L’affaire a profondément marqué les esprits. Après avoir ôté la vie à son épouse dans leur domicile, Matoug a démembré le corps avant de disperser les restes aux Buttes-Chaumont à Paris. Le tronc a été retrouvé sur un terrain vague à Bobigny, suite aux aveux de l’accusé lors de son interpellation.

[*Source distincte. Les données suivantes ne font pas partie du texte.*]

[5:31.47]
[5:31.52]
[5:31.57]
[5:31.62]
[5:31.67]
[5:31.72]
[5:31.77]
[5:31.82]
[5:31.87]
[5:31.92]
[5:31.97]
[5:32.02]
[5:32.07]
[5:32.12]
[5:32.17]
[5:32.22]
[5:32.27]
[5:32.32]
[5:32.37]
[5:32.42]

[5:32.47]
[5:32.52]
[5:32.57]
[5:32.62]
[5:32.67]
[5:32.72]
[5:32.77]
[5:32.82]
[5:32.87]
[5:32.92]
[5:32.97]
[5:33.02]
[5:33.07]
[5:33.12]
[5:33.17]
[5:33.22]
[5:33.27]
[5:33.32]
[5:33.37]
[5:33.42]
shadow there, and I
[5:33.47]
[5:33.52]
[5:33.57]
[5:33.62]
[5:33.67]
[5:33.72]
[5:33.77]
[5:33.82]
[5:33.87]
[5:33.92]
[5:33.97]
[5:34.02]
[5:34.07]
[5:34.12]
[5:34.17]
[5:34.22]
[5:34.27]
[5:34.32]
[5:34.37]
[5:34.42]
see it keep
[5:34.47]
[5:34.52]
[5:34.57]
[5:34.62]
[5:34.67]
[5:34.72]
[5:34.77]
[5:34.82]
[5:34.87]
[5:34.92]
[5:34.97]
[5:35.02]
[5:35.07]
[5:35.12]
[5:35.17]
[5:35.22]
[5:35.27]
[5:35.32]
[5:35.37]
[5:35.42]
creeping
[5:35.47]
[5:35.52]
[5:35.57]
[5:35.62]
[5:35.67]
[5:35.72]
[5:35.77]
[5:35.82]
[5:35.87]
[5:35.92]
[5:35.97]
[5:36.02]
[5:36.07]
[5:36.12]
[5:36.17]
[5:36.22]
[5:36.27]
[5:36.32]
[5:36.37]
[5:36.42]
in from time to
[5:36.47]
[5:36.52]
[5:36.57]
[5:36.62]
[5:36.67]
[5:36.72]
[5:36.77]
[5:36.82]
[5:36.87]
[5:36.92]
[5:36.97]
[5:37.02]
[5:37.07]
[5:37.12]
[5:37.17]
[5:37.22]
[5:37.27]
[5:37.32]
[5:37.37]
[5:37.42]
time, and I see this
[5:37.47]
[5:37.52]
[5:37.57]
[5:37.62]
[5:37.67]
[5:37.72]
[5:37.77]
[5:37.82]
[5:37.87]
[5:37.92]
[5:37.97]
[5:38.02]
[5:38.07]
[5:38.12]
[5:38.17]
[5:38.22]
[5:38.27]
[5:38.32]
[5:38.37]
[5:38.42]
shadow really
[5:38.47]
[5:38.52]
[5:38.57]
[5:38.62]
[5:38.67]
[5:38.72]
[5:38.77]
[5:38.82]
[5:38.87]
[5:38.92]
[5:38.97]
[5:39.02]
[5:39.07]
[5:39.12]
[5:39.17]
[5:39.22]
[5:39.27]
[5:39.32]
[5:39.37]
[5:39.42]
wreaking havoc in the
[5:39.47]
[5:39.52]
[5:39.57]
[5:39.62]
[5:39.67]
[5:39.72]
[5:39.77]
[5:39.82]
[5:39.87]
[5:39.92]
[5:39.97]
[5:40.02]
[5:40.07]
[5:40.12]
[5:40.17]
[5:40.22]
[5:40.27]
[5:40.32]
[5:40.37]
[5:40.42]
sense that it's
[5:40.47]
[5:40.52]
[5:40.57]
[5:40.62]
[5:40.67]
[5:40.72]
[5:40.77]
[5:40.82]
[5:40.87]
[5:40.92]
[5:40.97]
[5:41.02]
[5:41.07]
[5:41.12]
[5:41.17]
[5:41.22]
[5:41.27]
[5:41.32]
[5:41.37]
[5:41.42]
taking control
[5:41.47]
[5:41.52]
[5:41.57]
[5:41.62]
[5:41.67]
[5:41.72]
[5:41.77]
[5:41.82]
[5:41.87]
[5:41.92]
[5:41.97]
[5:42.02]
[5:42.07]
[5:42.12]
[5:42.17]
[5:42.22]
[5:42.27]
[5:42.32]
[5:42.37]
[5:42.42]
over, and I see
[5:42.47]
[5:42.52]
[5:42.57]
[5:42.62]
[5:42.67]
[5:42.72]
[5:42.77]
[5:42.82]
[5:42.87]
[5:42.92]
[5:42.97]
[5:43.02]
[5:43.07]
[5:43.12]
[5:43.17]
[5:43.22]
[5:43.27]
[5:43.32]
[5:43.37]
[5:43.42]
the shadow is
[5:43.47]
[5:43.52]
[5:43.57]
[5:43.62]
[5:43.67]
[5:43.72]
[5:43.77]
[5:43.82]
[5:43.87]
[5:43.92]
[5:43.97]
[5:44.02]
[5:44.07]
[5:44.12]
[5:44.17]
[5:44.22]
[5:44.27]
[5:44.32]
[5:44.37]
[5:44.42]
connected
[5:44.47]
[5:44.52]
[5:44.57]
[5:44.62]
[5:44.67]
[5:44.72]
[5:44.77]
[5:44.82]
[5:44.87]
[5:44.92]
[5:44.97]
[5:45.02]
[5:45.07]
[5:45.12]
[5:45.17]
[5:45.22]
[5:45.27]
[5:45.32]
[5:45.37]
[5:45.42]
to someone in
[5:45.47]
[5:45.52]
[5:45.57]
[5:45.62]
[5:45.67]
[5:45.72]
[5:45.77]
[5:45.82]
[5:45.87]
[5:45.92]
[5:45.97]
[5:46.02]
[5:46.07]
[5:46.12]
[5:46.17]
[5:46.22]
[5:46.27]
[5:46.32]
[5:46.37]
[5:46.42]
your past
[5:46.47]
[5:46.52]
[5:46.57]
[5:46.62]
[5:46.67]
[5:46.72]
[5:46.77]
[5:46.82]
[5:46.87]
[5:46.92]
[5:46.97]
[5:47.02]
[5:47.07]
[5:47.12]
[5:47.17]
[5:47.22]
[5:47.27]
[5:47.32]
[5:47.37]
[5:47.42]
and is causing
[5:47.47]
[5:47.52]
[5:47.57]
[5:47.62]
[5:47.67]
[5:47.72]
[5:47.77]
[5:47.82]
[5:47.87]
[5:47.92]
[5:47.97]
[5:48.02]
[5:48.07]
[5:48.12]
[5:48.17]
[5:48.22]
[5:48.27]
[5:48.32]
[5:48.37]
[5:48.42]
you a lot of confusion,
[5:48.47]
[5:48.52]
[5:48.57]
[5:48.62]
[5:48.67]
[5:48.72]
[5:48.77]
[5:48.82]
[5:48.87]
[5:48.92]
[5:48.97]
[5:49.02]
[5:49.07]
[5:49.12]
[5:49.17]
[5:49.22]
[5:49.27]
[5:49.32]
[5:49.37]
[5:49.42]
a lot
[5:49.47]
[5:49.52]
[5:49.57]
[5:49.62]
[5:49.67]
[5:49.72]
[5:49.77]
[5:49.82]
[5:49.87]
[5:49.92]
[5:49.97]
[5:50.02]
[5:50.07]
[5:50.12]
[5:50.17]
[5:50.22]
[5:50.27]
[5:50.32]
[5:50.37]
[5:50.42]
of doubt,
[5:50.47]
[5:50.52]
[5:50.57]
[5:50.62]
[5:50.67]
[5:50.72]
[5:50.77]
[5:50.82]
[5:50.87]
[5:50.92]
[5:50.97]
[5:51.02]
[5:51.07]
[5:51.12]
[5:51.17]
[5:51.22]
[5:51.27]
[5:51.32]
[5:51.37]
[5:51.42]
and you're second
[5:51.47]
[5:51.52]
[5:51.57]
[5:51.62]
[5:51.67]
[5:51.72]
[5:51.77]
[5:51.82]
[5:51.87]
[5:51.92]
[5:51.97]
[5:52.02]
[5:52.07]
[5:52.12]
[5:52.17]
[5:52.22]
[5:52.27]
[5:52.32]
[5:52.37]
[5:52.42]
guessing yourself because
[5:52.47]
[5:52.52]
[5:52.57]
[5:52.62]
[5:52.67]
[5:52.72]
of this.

L’intention de tuer au cœur du procès
Selon les informations du Parisien, la défense a maintenu que Matoug n’avait pas eu l’intention de tuer Assia, affirmant que le décès était survenu au cours d’une violente dispute conjugale. Cette version a été vigoureusement contestée par l’accusation qui s’est appuyée sur les conclusions des médecins légistes. Ces derniers ont indiqué que la strangulation ayant conduit à la mort d’Assia nécessitait plusieurs minutes de pression, écartant ainsi la possibilité d’un acte involontaire.
Au terme de ses délibérations, la cour a déclaré Lakhdar Matoug coupable de meurtre et a prononcé la peine requise par le ministère public : 27 ans de réclusion criminelle. Comme le rapporte BFMTV, cette peine inclut un suivi socio-judiciaire de huit ans ainsi qu’une injonction de soins, conformément aux demandes de l'avocate générale.